Quando terminei os cem primeiros números, sai da sala e fui até o murmurinho de funcionárias do Renato, que ficava em uma sala ampla na frente, como se fosse um hall de hotel. Cinco mesas do lado esquerdo, uma atrás da outra e cinco mesas do lado direito, também atrás da outra.

Parei na mesa de uma morena com o cabelo escorrido, magra, parecia ter uns vinte e poucos anos. Os olhos verdes chamaram a minha atenção.

— Olá. — Soltei meio tímido. Ela me encarou franzindo o cenho. — O Renato me pediu pra deixar isso aqui. — Entreguei a pilha de papéis, um pouco menor agora.

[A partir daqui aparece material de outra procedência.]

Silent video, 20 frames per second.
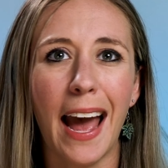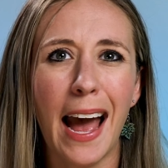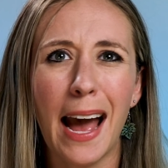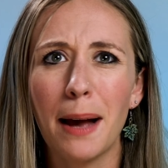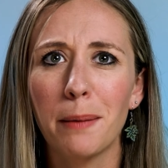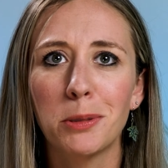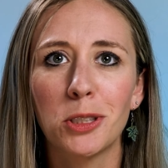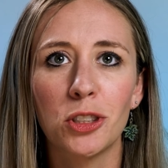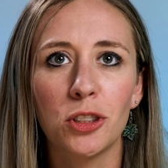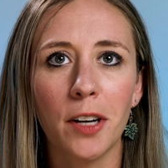
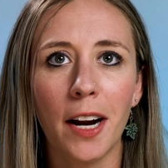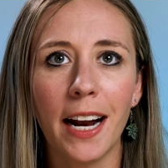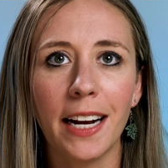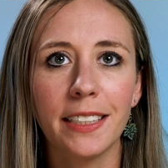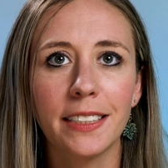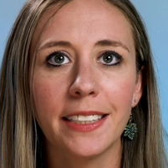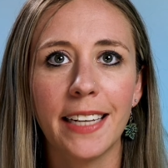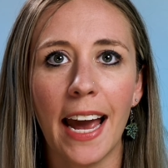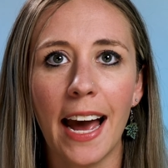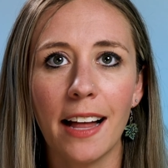
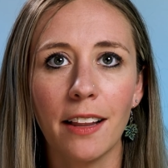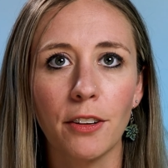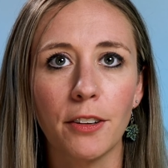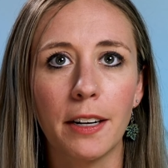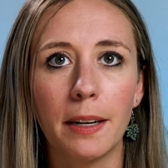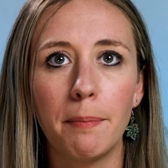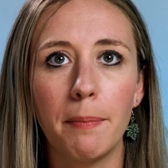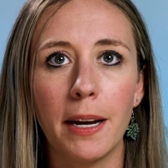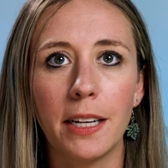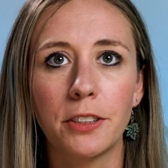abstract
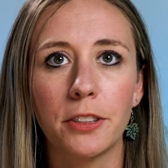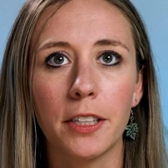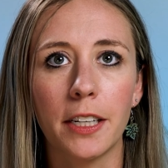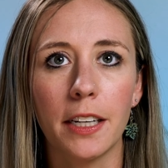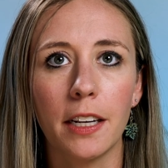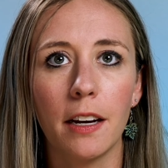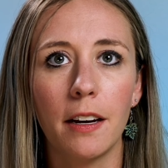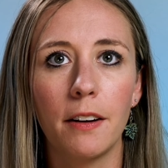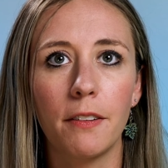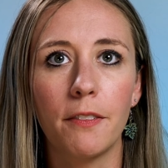calorie
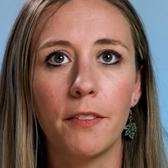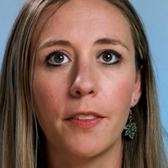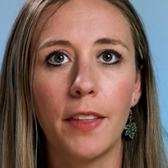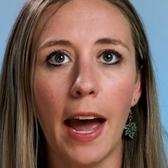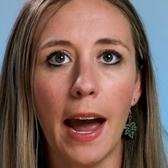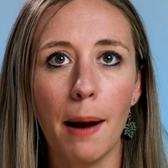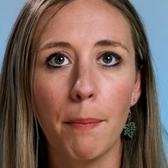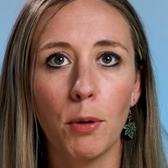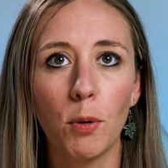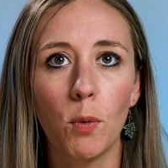metric of the
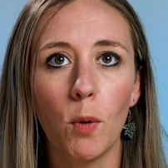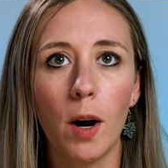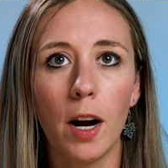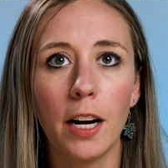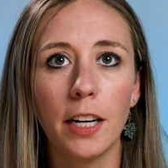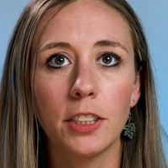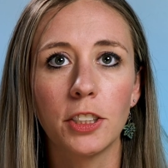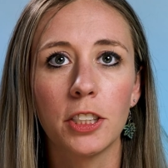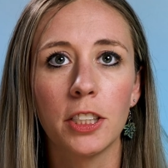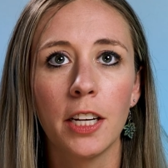Apple
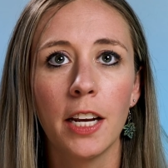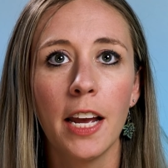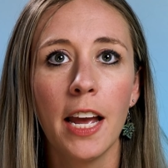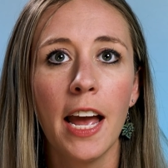Watch.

— Olá! Você é quem? — Teve dificuldade pra saber o meu nome, até porque ninguém sabia o meu nome. Nem crachá eu tinha!

— Micael Borges. — Estendi a mão pra ela. Nos cumprimentamos. — Sou novo por aqui. Eu trabalho na sala do Renato.

— Prazer, Micael Borges. — Que sorriso bonito! A moça era bem simpática e deveria fazer sucesso entre os homens. — Meu nome é Yanna. Sou funcionária do senhor Renato há mais de cinco anos. — Uau. — Seja bem vindo as empresas Abrahão!

— É... Obrigado. — Cocei a nuca, super sem graça.

— Meu ramal é 315. Você pode me ligar à qualquer hora, caso tenha dificuldade com os compradores. — Me avisou, sendo simpática no meu primeiro dia de trabalho.

— Eu vou ligar sim, caso eu tiver algum problema. — Assenti leve, sorrindo de canto. — Muito obrigado Yanna.

— Não precisa agradecer.

Sai andando, voltando ao meu lugar e esperando a minha carga horária encerrar pra poder ir para a casa. Eu não aguentava mais aquela empresa e hoje foi apenas o meu primeiro dia!